I've also seen reference implementations where people store TimeUUIDType in columns. However, this seems to have scale issues as this particular key would then become "hot" since every change would have to update it.
Any pointers in this case would be appreciated.
When sorting data only the column-keys are important. The data stored is of no consequence neither is the auto-generated timestamp. The CompareWith attribute is important here. If you set CompareWith as UTF8Type then the keys will be interpreted as UTF8Types. If you set the CompareWith as TimeUUIDType then the keys are automatically interpreted as timestamps. You do not have to specify the data type. Look at the SlicePredicate and SliceRange definitions on this page http://wiki.apache.org/cassandra/API This is a good place to start.
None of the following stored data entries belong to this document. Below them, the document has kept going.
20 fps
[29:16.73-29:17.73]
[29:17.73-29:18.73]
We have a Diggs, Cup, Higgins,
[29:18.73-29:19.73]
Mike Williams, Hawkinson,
Also, you might find this article useful http://www.sodeso.nl/?p=80 In the third part or so he talks about slice ranging his queries and so on.
Doug,
Writing to a single column family can sometimes create a hot spot if you are using an Order-Preserving Partitioner, but not if you are using the default Random Partitioner (unless a subset of users create vastly more data than all other users!).
If you sorted your rows by time (using an Order-Preserving Partitioner) then you are probably even more likely to create hotspots, since you will be adding rows sequentially and a single node will be responsible for each range of the keyspace.
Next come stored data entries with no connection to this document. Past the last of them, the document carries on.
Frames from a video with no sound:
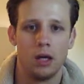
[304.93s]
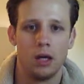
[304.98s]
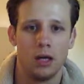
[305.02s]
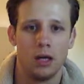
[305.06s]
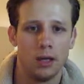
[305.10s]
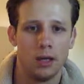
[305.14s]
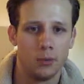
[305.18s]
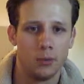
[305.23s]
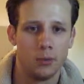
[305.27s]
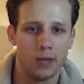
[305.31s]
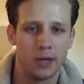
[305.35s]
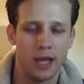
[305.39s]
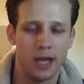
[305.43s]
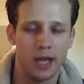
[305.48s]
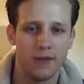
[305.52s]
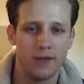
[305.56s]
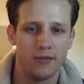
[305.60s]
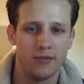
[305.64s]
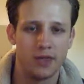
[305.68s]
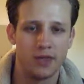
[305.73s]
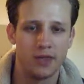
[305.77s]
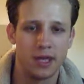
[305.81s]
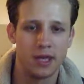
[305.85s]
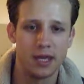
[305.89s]
we
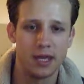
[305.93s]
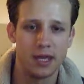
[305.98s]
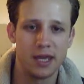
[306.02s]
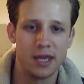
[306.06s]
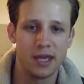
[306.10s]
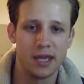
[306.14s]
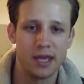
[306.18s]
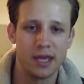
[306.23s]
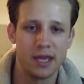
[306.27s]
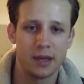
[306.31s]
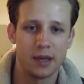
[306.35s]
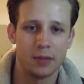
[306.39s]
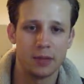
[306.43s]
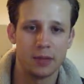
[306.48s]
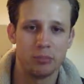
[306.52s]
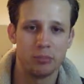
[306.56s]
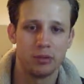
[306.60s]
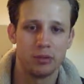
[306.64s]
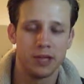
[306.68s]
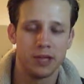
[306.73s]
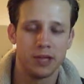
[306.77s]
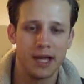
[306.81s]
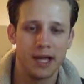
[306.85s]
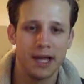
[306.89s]
have the
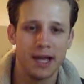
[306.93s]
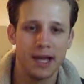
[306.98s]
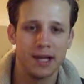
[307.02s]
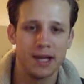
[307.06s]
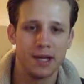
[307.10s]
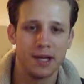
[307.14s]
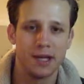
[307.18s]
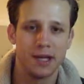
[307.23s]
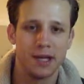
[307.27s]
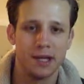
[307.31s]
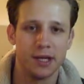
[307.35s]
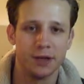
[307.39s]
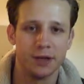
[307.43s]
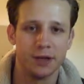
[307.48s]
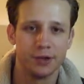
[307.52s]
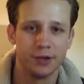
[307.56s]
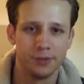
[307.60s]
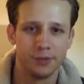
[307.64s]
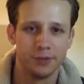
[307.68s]
planet here.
Columns and Keys can be of any type, since the row key is just the first column.
Virtually, the cluster is a circular hash key ring, and keys get hashed by the partitioner to get distributed around the cluster.
Beware of using dates as row keys however, since even the randomization of the default randompartitioner is limited and you could end up cluttering your data.
What's more, if that date is changing, you would have to delete the previous row since you can only do inserts in C*.
Here is what we know :
A slice range is a range of columns in a row with a start value and an end value, this is used mostly for wide rows as columns are ordered. Known column names defined in the CF are indexed however so they can be retrieved specifying names.
A key slice, is a key associated with the sliced column range as returned by Cassandra
The equivalent of a where clause uses secondary indexes, you may use inequality operators there, however there must be at least ONE equals clause in your statement (also see https://issues.apache.org/jira/browse/CASSANDRA-1599).
Using a key range is ineffective with a Random Partitionner as the MD5 hash of your key doesn't keep lexical ordering.
What you want to use is a Column Family based index using a Wide Row :
CompositeType(TimeUUID | UserID)
In order for this not to become hot, add a first meaningful key ("shard key") that would split the data accross nodes such as the user type or the region.
Having more data than necessary in Cassandra is not a problem, it's how it is designed, so what you must ask yourself is "what do I need to query" and then design a Column Family for it rather than trying to fit everything in one CF like you'd do in an RDBMS.